On a typical day, Gabriel Echakan would wake up and make a round visit to households with young infants under the age of five years close to his home. Today it is a little different, he has a bicycle and a back bag containing a book register with a list of pregnant mothers, lactating mothers, and children under the age of five. He also carries teaching cards that he will later use. Unlike in the past, Mr Echakan plans to visit more households because he now has the means.
After a ten-minute ride to a homestead at the far end of his village, Echakan arrives at home with two women. One has a two-year baby while the other is expecting a baby in a few month’s time. Echakan tells us the two are on his register and frequently visits the homestead.
They sit under a tree and Echakan administers a MUAC (Mid Upper-Arm Circumference) test on the child and records the readings on the tape. He then pulls out his learning cards and starts teaching the two women who keenly follow.
His teaching cards have illustrations on breastfeeding techniques, feeding programs, and nutritional needs of pregnant women. The session lasts 30 minutes and Echakan is ready to move to the next village about 20 minutes away.
“I am a regular visitor here, they all know me. My work as a Community Health Volunteer involves visiting homes, taking records, and conducting teachings. Thanks to the bicycles given by PanAfricare IMPACT Program, I can conduct more visits. The records are very important because out of it we can monitor the child’s growth and in case of severe malnutrition cases we can easily refer the child for specialized treatment.”

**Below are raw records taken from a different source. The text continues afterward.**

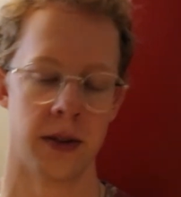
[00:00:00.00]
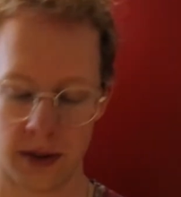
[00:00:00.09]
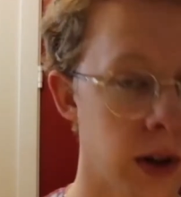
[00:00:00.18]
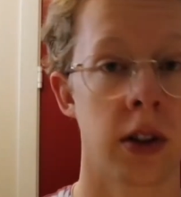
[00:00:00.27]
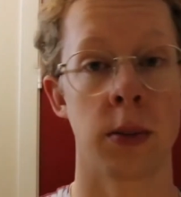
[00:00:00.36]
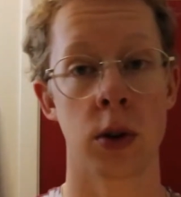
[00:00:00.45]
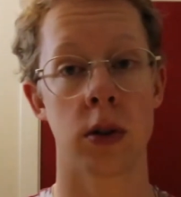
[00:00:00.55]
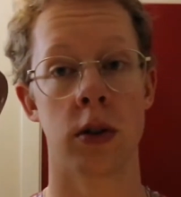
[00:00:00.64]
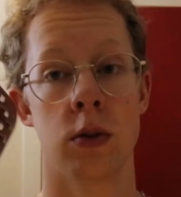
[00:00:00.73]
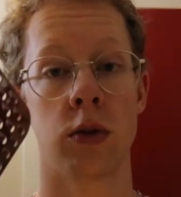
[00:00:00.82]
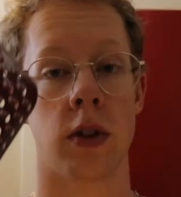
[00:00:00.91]
But I'm gonna
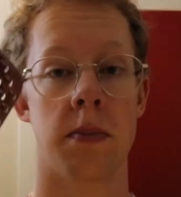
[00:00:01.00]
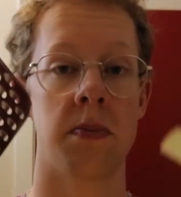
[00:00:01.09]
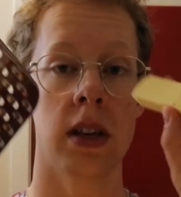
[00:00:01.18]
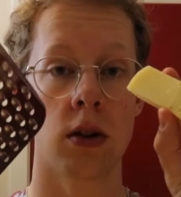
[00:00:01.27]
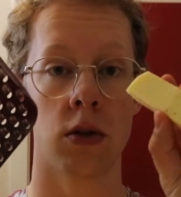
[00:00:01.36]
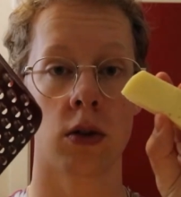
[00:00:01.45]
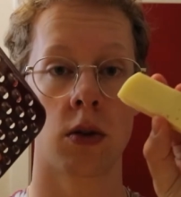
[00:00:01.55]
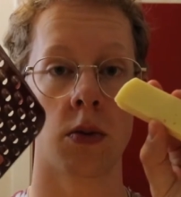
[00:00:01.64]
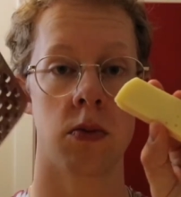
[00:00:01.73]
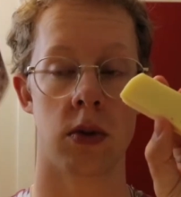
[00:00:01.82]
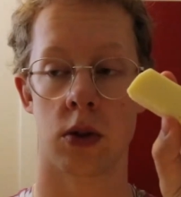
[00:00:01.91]
use a bigger
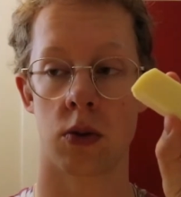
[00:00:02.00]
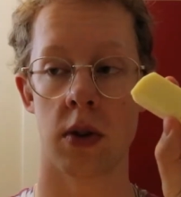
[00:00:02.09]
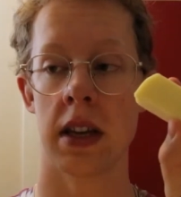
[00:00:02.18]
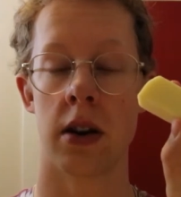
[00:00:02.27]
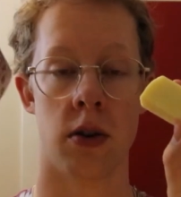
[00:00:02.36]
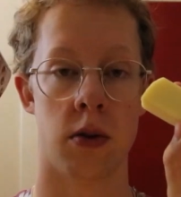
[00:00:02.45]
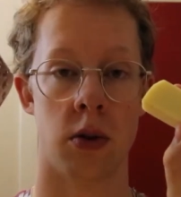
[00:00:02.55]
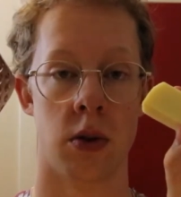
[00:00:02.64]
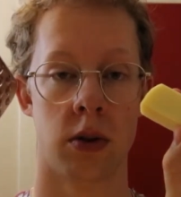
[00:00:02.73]
grater.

In hardship and expanse areas such as Turkana County, healthcare facilities are few and far between. This makes it hard for everyone to access quality healthcare in a timely manner. Healthcare volunteers play very crucial roles in bridging the gap. They are immediate responders to emergencies and conveyers of important health information.
Through the IMPACT Program, PanAfricare actively engages healthcare volunteers. Periodical training builds their capacity to dispense the right information. The IMPACT Program is funded by Bayer Fund.